Expert Voices

Move asteroids now before they become a threat, researchers argue

3D illustration of an asteroid flying past Earth.
Researchers in a new study assert that we need to deal with asteroids before they become a threat. (Image credit: Aleksandra Sova via Shutterstock)

Paul M. Sutter is an astrophysicist at SUNY Stony Brook and the Flatiron Institute, host of "Ask a Spaceman" and "Space Radio," and author of "How to Die in Space." Sutter contributed this article to Space.com's Expert Voices: Op-Ed & Insights.

There's no doubt that asteroids pose a potential threat to life on Earth. Just ask the dinosaurs: When a mile-wide rock slammed into the Yucatán Peninsula 65 million years ago, they had a pretty rough time of it. While it's been quite a while since the last major impact, a new one could come at any point, and we had better be prepared. 

To help prevent such a calamity, a pair of astronomers is proposing two new strategies. One, we should limit the number of asteroid missions to minimize human-caused orbital changes. Two, we should actively manage the positions of asteroids to place them into orbits that will be safe over the long term.

The new dinosaurs

Space rocks hit Earth all the time. Thankfully, the vast majority are just meteoroids, bits of space junk no bigger than your hand. When they strike the atmosphere, the small ones (about the size of grains of sand) make brief-but-beautiful falling "stars." The bigger ones can dazzle as they flame across the sky.

Related: Saturn could be defending Earth from massive asteroid impacts

About once every five years, rocks over 20 feet (6 meters) wide come screaming into Earth's atmosphere, detonating with as much energy as the nuclear bomb dropped on Hiroshima, Japan. Thankfully, most of those events happen over open ocean (since 70% of Earth's surface is open ocean), so nobody really notices.

Asteroids big enough to wipe out entire cities drop every hundred years or so, and the dinosaur killers are extremely rare, happening every 15 million years, 10 times more than previously thought, according to a new study

But these events do happen, and potential impactors are notoriously hard to spot. The challenge is that asteroids tend to be small and not shiny, making them incredibly dim and difficult to observe with our telescopes. And even when we do see them, predicting their orbits is even harder. That's because for small, lumpy objects like asteroids, all sorts of things can affect their trajectory — spin rates, uneven heating and cooling, random collisions with other objects and even the gravity of distant planets all conspire to randomize their orbits.

So, besides waiting and watching, what can we do to prevent catastrophic impacts?

The key master

The current stop-asteroids-from-killing-us-all strategy is to continuously monitor the skies for threatening asteroids, ones that might potentially intersect Earth's orbit. The thinking goes that, if we were to spot a major asteroid with Earth in its crosshairs, we could launch some sort of mission to attempt to deflect it.

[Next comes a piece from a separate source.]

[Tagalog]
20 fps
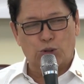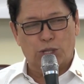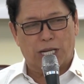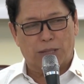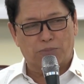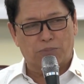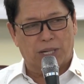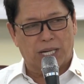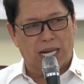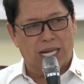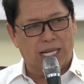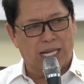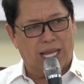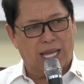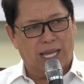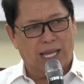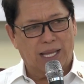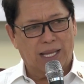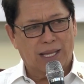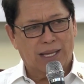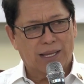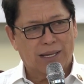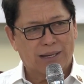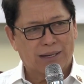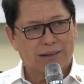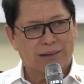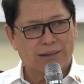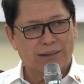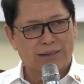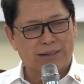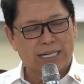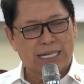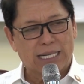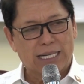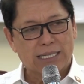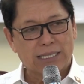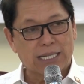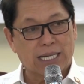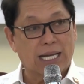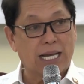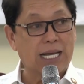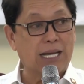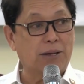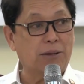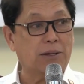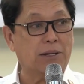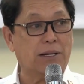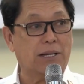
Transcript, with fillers: na may uh, sariling panuntunan ang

So far, there are no known Earth killers, but that could change on any given day, either because we see an asteroid that we haven't caught before or some natural process shifts an asteroid from a safe orbit into a dangerous one.

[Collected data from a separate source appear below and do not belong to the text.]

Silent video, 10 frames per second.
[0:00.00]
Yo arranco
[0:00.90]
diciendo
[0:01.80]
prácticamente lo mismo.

But it's not just random natural processes that can dangerously alter asteroids, as a pair of researchers at the Outer Space Institute at the University of British Columbia pointed out in a recent conference paper submitted to the seventh International Academy of Astronautics Planetary Defense Conference and published to the preprint database arXiv.

It turns out that innocent missions to asteroids can have grave consequences. The problem has to do with gravitational "keyholes," or relatively tiny regions in space where a planet can gravitationally influence an asteroid in such a way that it sets the asteroid on an eventual planet-crossing trajectory. Keyholes are especially dangerous because it's incredibly difficult to predict if and when a particular asteroid might enter a keyhole; all it takes is a tiny nudge to make the transition from "just another rock" to "danger to humanity."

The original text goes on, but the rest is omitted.